Items from a dataset:

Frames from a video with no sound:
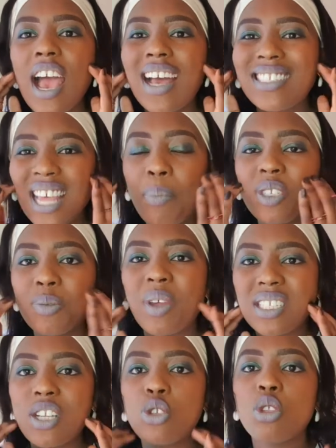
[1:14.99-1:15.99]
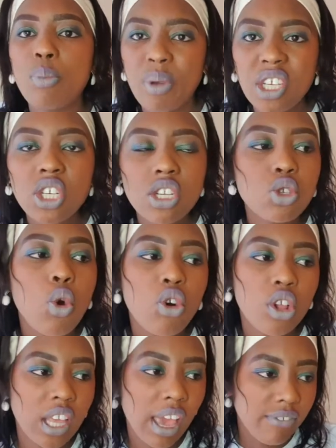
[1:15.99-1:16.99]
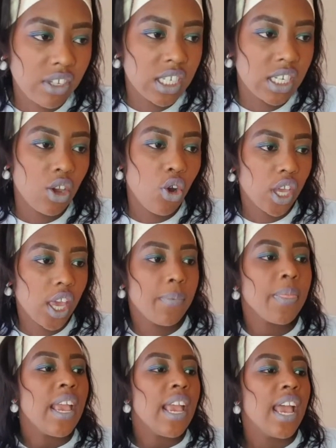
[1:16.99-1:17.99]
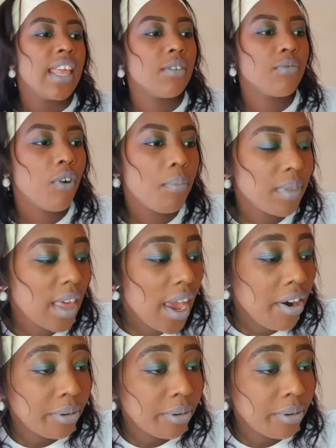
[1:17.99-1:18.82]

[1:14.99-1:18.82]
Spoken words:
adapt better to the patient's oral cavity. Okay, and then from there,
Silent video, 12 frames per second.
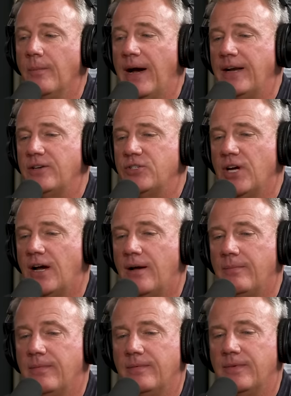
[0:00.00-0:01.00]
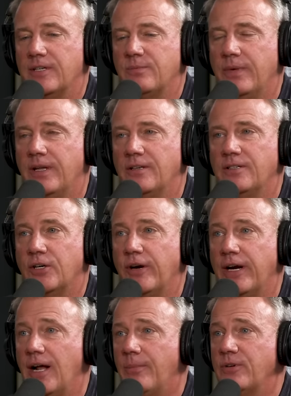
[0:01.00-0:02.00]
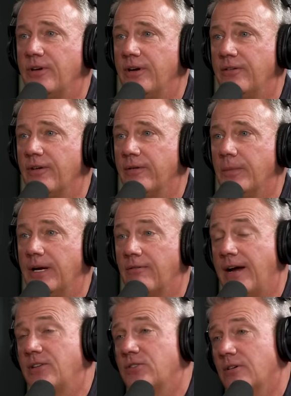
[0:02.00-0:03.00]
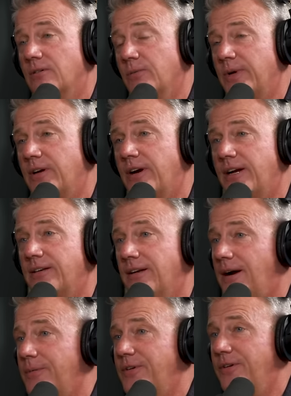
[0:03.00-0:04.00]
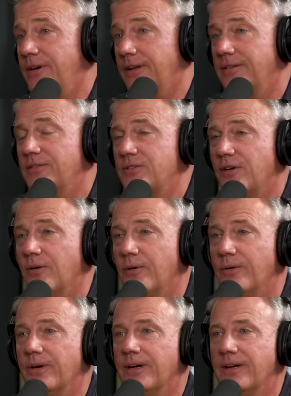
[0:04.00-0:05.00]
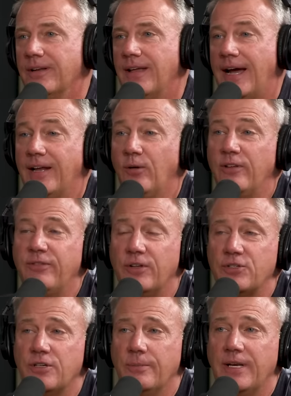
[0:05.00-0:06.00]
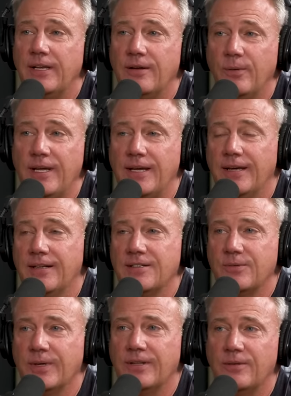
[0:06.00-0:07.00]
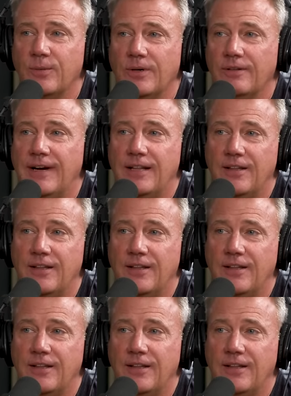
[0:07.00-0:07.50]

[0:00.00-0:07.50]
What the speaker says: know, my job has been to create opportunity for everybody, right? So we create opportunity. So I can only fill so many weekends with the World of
---
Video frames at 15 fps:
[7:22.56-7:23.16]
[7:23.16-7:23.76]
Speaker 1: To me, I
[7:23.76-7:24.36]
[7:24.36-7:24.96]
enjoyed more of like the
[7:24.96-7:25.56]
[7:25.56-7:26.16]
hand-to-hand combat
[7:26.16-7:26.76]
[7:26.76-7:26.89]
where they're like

Assignment -> The answer must consist of every line above that contains the word "with".

Exercise output ->
Frames from a video with no sound:
What the speaker says: know, my job has been to create opportunity for everybody, right? So we create opportunity. So I can only fill so many weekends with the World of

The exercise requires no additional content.